▶ **ASSIGNMENT**
Only the pictures are to be dropped; the rest of the data below is to be duplicated exactly.

[Records contained in a dataset]

━━━━━━━━━━

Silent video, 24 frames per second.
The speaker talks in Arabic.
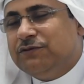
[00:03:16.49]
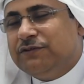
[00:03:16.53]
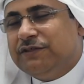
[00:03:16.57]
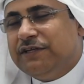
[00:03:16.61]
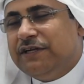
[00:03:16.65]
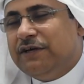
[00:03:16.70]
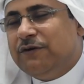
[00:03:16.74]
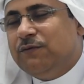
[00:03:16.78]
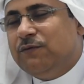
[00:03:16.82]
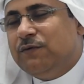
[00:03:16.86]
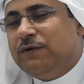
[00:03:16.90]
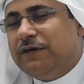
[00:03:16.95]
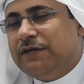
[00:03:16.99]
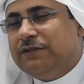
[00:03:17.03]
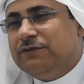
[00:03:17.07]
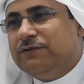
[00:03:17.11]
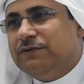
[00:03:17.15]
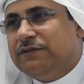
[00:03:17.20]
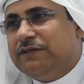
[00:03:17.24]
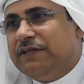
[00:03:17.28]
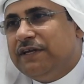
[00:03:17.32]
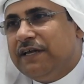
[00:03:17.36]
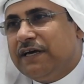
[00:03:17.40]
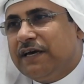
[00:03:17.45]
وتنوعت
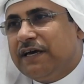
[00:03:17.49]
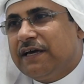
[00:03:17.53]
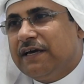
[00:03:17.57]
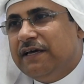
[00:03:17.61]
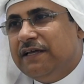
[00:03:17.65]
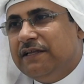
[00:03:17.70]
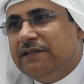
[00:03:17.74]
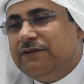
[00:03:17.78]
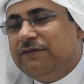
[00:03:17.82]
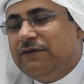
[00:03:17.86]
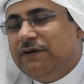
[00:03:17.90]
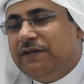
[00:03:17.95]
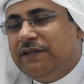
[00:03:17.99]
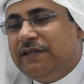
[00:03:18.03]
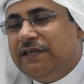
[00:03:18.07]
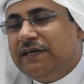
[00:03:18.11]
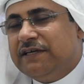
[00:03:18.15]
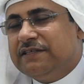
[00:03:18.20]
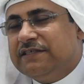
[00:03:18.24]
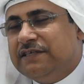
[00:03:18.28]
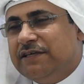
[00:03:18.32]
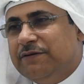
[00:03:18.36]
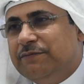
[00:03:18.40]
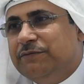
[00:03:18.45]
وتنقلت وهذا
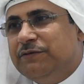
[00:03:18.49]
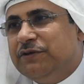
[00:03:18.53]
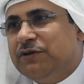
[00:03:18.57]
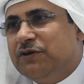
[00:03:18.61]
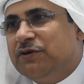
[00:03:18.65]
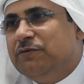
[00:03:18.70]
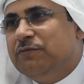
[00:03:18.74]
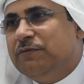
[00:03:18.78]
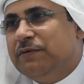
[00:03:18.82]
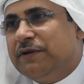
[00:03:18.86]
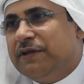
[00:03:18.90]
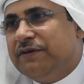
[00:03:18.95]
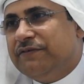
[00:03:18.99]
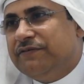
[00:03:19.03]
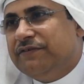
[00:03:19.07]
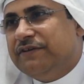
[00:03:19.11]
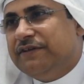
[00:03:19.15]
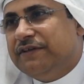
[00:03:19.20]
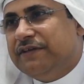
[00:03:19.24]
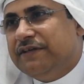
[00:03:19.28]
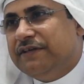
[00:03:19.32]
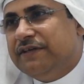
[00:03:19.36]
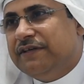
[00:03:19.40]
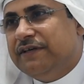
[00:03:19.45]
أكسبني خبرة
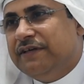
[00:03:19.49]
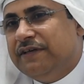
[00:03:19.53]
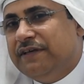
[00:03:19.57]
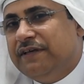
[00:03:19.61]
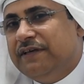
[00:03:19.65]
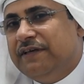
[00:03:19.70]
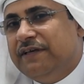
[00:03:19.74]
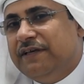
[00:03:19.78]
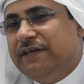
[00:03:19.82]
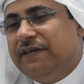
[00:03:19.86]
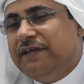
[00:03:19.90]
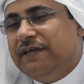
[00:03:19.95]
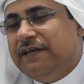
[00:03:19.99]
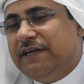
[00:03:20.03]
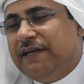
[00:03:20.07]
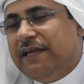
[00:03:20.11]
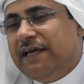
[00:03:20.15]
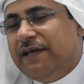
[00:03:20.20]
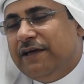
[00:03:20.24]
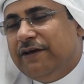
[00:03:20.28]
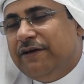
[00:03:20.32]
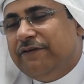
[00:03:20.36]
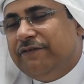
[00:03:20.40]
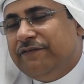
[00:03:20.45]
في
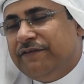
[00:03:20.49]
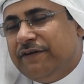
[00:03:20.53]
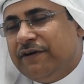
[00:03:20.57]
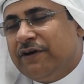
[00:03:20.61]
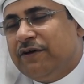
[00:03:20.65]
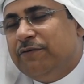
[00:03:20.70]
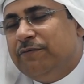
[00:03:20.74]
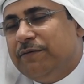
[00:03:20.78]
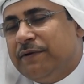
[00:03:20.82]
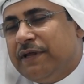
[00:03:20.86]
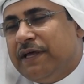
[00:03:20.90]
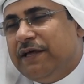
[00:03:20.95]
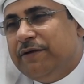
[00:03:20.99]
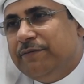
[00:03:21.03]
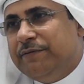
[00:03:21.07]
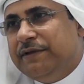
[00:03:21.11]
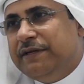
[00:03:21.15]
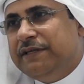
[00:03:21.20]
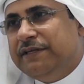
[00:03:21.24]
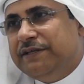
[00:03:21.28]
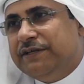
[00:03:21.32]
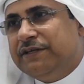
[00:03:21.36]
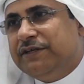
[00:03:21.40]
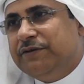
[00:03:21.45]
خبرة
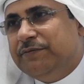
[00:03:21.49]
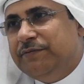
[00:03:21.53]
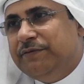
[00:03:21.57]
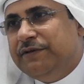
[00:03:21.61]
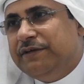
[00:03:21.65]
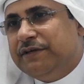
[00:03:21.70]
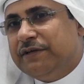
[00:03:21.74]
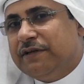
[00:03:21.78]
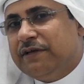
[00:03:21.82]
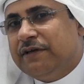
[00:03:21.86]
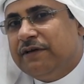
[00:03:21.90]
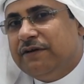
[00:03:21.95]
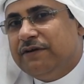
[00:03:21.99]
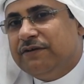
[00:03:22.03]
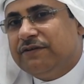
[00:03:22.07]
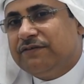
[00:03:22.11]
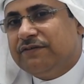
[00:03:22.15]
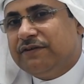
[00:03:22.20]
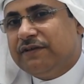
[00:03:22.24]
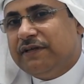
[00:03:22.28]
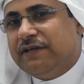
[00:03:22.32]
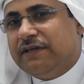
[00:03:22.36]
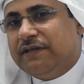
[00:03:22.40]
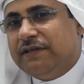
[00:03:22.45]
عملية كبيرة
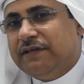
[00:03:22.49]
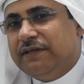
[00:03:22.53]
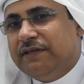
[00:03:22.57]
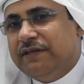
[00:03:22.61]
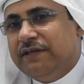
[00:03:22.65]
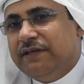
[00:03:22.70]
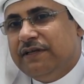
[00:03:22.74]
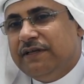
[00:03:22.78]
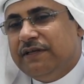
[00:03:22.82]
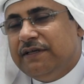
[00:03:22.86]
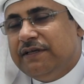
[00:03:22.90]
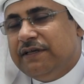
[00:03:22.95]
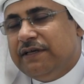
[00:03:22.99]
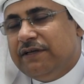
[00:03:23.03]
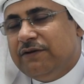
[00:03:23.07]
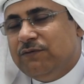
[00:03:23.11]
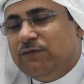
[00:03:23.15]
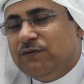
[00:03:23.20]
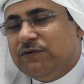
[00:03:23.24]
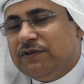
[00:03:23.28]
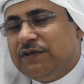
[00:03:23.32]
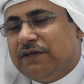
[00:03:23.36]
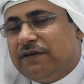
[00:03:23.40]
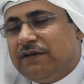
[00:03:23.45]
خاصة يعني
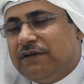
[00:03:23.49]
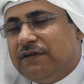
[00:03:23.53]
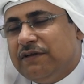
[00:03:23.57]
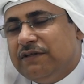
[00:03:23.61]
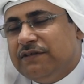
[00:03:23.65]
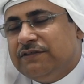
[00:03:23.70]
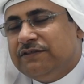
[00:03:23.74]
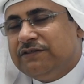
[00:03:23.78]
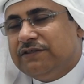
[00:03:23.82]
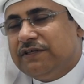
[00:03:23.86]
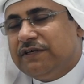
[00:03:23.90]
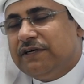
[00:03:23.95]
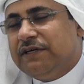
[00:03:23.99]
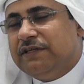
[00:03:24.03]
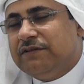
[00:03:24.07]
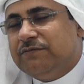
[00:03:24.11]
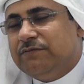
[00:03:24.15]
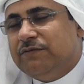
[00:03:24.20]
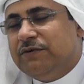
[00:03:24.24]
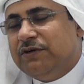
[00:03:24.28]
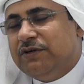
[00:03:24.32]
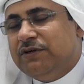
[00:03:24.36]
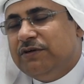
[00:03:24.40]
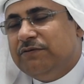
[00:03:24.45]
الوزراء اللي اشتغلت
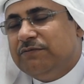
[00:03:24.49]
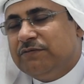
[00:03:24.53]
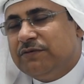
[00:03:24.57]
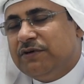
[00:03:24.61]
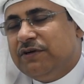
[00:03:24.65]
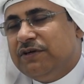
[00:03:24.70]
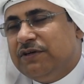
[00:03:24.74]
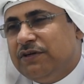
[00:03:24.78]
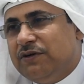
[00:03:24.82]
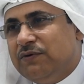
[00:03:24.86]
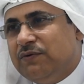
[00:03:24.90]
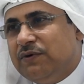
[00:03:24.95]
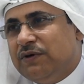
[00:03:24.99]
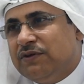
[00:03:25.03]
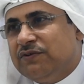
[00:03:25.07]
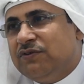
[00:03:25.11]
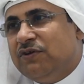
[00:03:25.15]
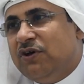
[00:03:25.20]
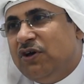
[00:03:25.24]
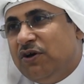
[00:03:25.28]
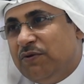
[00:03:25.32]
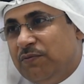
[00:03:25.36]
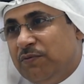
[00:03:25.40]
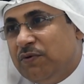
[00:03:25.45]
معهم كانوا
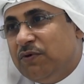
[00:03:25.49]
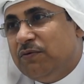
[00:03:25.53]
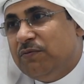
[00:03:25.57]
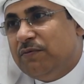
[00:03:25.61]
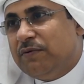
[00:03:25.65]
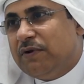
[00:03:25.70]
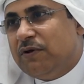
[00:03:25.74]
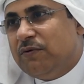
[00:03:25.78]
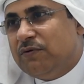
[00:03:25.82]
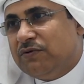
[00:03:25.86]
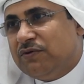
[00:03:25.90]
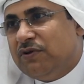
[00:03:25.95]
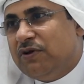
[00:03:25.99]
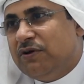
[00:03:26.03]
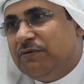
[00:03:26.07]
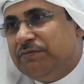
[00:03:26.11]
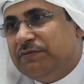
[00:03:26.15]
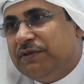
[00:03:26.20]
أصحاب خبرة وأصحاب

━━━━━━━━━━

▶ **OUTPUT FOR THIS TASK**
Silent video, 24 frames per second.
The speaker talks in Arabic.
[00:03:16.49]
[00:03:16.53]
[00:03:16.57]
[00:03:16.61]
[00:03:16.65]
[00:03:16.70]
[00:03:16.74]
[00:03:16.78]
[00:03:16.82]
[00:03:16.86]
[00:03:16.90]
[00:03:16.95]
[00:03:16.99]
[00:03:17.03]
[00:03:17.07]
[00:03:17.11]
[00:03:17.15]
[00:03:17.20]
[00:03:17.24]
[00:03:17.28]
[00:03:17.32]
[00:03:17.36]
[00:03:17.40]
[00:03:17.45]
وتنوعت
[00:03:17.49]
[00:03:17.53]
[00:03:17.57]
[00:03:17.61]
[00:03:17.65]
[00:03:17.70]
[00:03:17.74]
[00:03:17.78]
[00:03:17.82]
[00:03:17.86]
[00:03:17.90]
[00:03:17.95]
[00:03:17.99]
[00:03:18.03]
[00:03:18.07]
[00:03:18.11]
[00:03:18.15]
[00:03:18.20]
[00:03:18.24]
[00:03:18.28]
[00:03:18.32]
[00:03:18.36]
[00:03:18.40]
[00:03:18.45]
وتنقلت وهذا
[00:03:18.49]
[00:03:18.53]
[00:03:18.57]
[00:03:18.61]
[00:03:18.65]
[00:03:18.70]
[00:03:18.74]
[00:03:18.78]
[00:03:18.82]
[00:03:18.86]
[00:03:18.90]
[00:03:18.95]
[00:03:18.99]
[00:03:19.03]
[00:03:19.07]
[00:03:19.11]
[00:03:19.15]
[00:03:19.20]
[00:03:19.24]
[00:03:19.28]
[00:03:19.32]
[00:03:19.36]
[00:03:19.40]
[00:03:19.45]
أكسبني خبرة
[00:03:19.49]
[00:03:19.53]
[00:03:19.57]
[00:03:19.61]
[00:03:19.65]
[00:03:19.70]
[00:03:19.74]
[00:03:19.78]
[00:03:19.82]
[00:03:19.86]
[00:03:19.90]
[00:03:19.95]
[00:03:19.99]
[00:03:20.03]
[00:03:20.07]
[00:03:20.11]
[00:03:20.15]
[00:03:20.20]
[00:03:20.24]
[00:03:20.28]
[00:03:20.32]
[00:03:20.36]
[00:03:20.40]
[00:03:20.45]
في
[00:03:20.49]
[00:03:20.53]
[00:03:20.57]
[00:03:20.61]
[00:03:20.65]
[00:03:20.70]
[00:03:20.74]
[00:03:20.78]
[00:03:20.82]
[00:03:20.86]
[00:03:20.90]
[00:03:20.95]
[00:03:20.99]
[00:03:21.03]
[00:03:21.07]
[00:03:21.11]
[00:03:21.15]
[00:03:21.20]
[00:03:21.24]
[00:03:21.28]
[00:03:21.32]
[00:03:21.36]
[00:03:21.40]
[00:03:21.45]
خبرة
[00:03:21.49]
[00:03:21.53]
[00:03:21.57]
[00:03:21.61]
[00:03:21.65]
[00:03:21.70]
[00:03:21.74]
[00:03:21.78]
[00:03:21.82]
[00:03:21.86]
[00:03:21.90]
[00:03:21.95]
[00:03:21.99]
[00:03:22.03]
[00:03:22.07]
[00:03:22.11]
[00:03:22.15]
[00:03:22.20]
[00:03:22.24]
[00:03:22.28]
[00:03:22.32]
[00:03:22.36]
[00:03:22.40]
[00:03:22.45]
عملية كبيرة
[00:03:22.49]
[00:03:22.53]
[00:03:22.57]
[00:03:22.61]
[00:03:22.65]
[00:03:22.70]
[00:03:22.74]
[00:03:22.78]
[00:03:22.82]
[00:03:22.86]
[00:03:22.90]
[00:03:22.95]
[00:03:22.99]
[00:03:23.03]
[00:03:23.07]
[00:03:23.11]
[00:03:23.15]
[00:03:23.20]
[00:03:23.24]
[00:03:23.28]
[00:03:23.32]
[00:03:23.36]
[00:03:23.40]
[00:03:23.45]
خاصة يعني
[00:03:23.49]
[00:03:23.53]
[00:03:23.57]
[00:03:23.61]
[00:03:23.65]
[00:03:23.70]
[00:03:23.74]
[00:03:23.78]
[00:03:23.82]
[00:03:23.86]
[00:03:23.90]
[00:03:23.95]
[00:03:23.99]
[00:03:24.03]
[00:03:24.07]
[00:03:24.11]
[00:03:24.15]
[00:03:24.20]
[00:03:24.24]
[00:03:24.28]
[00:03:24.32]
[00:03:24.36]
[00:03:24.40]
[00:03:24.45]
الوزراء اللي اشتغلت
[00:03:24.49]
[00:03:24.53]
[00:03:24.57]
[00:03:24.61]
[00:03:24.65]
[00:03:24.70]
[00:03:24.74]
[00:03:24.78]
[00:03:24.82]
[00:03:24.86]
[00:03:24.90]
[00:03:24.95]
[00:03:24.99]
[00:03:25.03]
[00:03:25.07]
[00:03:25.11]
[00:03:25.15]
[00:03:25.20]
[00:03:25.24]
[00:03:25.28]
[00:03:25.32]
[00:03:25.36]
[00:03:25.40]
[00:03:25.45]
معهم كانوا
[00:03:25.49]
[00:03:25.53]
[00:03:25.57]
[00:03:25.61]
[00:03:25.65]
[00:03:25.70]
[00:03:25.74]
[00:03:25.78]
[00:03:25.82]
[00:03:25.86]
[00:03:25.90]
[00:03:25.95]
[00:03:25.99]
[00:03:26.03]
[00:03:26.07]
[00:03:26.11]
[00:03:26.15]
[00:03:26.20]
أصحاب خبرة وأصحاب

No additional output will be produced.